MATERIAL PROVIDED:
[Start of Attachment]

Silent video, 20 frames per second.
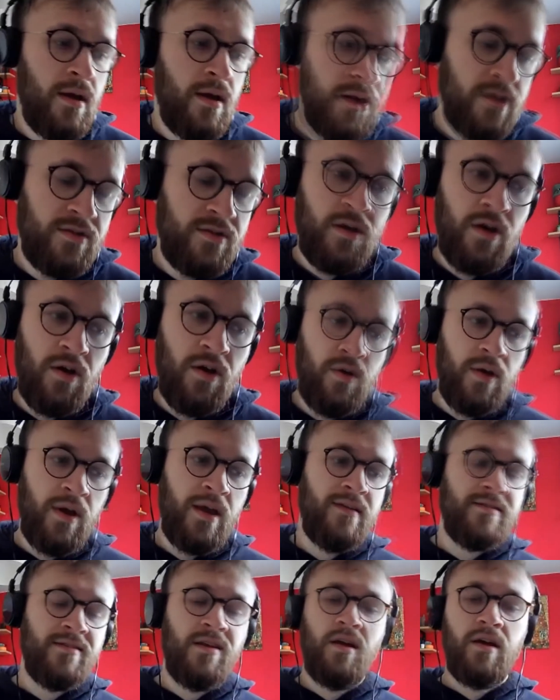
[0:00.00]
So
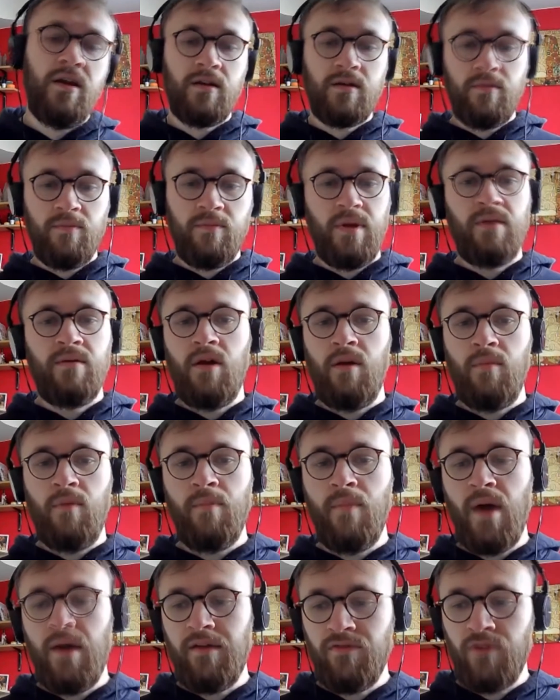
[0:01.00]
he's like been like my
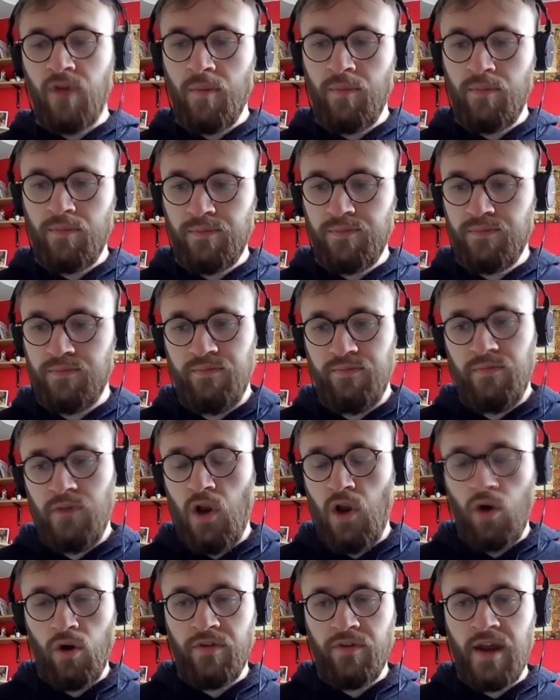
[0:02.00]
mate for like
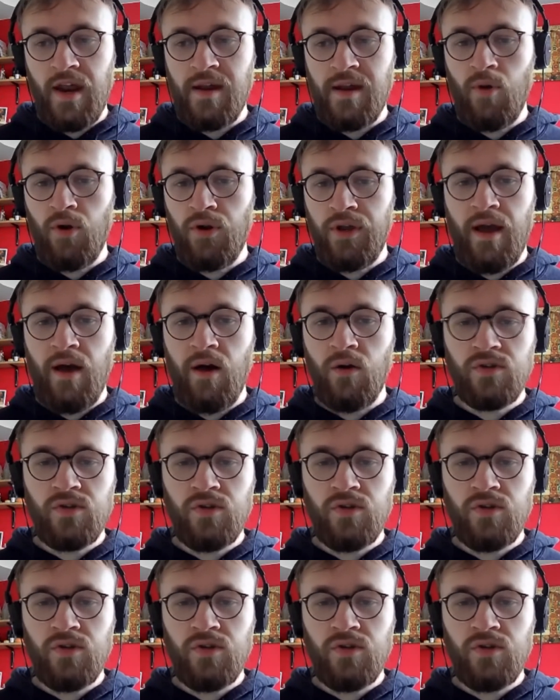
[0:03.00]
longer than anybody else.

[End of Attachment]
[Start of Attachment]

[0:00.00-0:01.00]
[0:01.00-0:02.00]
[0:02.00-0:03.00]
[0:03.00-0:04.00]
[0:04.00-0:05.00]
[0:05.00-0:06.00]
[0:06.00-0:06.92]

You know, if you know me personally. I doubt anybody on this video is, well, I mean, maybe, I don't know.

[End of Attachment]
[Start of Attachment]

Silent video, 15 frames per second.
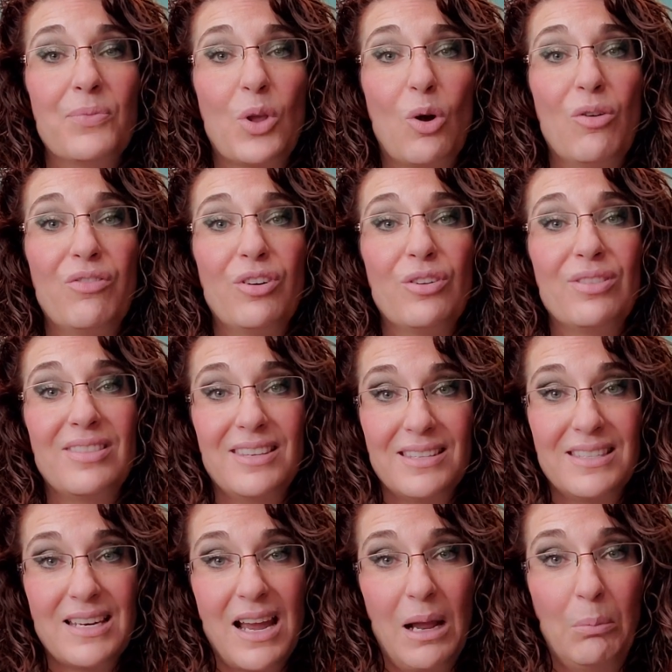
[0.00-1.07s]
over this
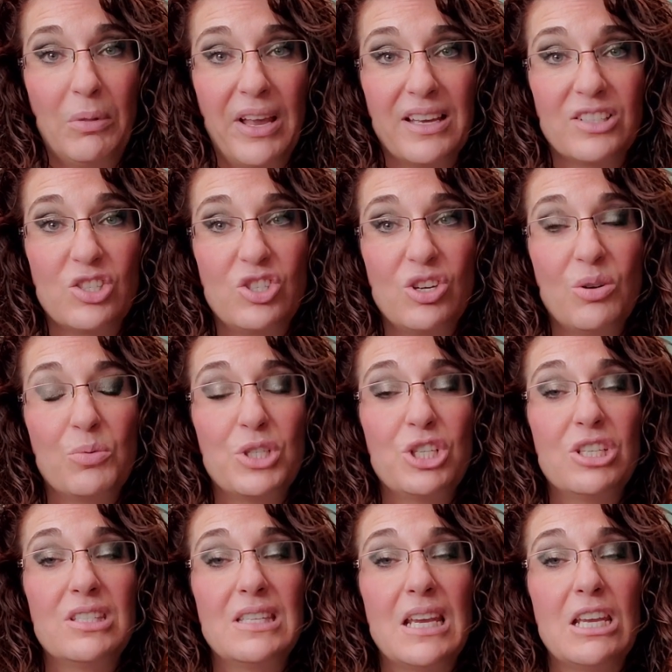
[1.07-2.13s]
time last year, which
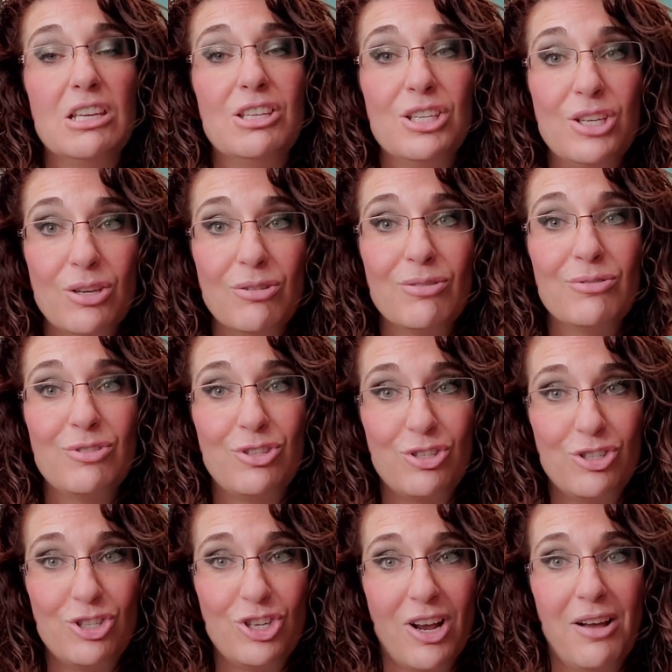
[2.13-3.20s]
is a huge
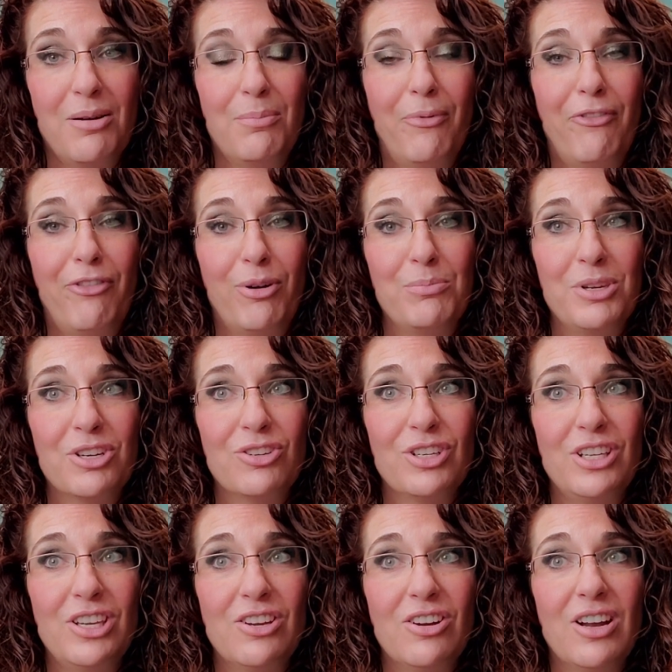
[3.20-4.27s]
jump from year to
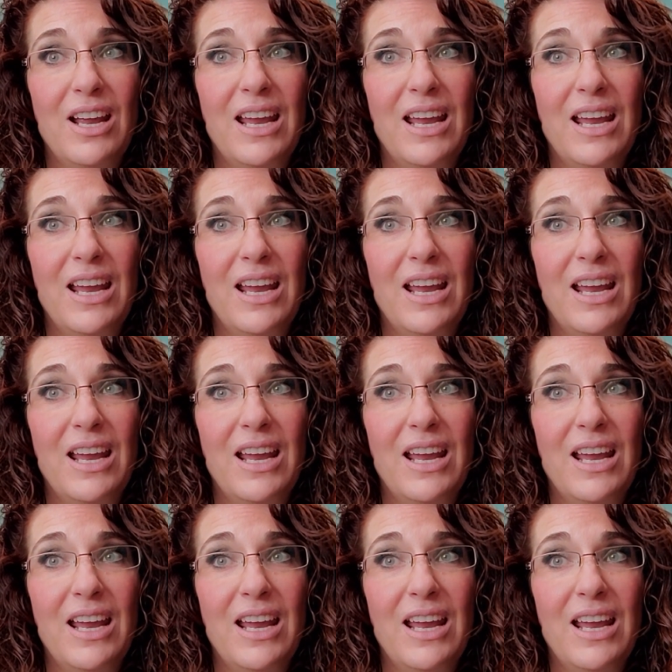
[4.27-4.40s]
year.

[End of Attachment]

PROBLEM DETAILS: Look over the entries for "Silent", then copy every line that includes that string.

WRITTEN REPLY:
Silent video, 20 frames per second.
Silent video, 15 frames per second.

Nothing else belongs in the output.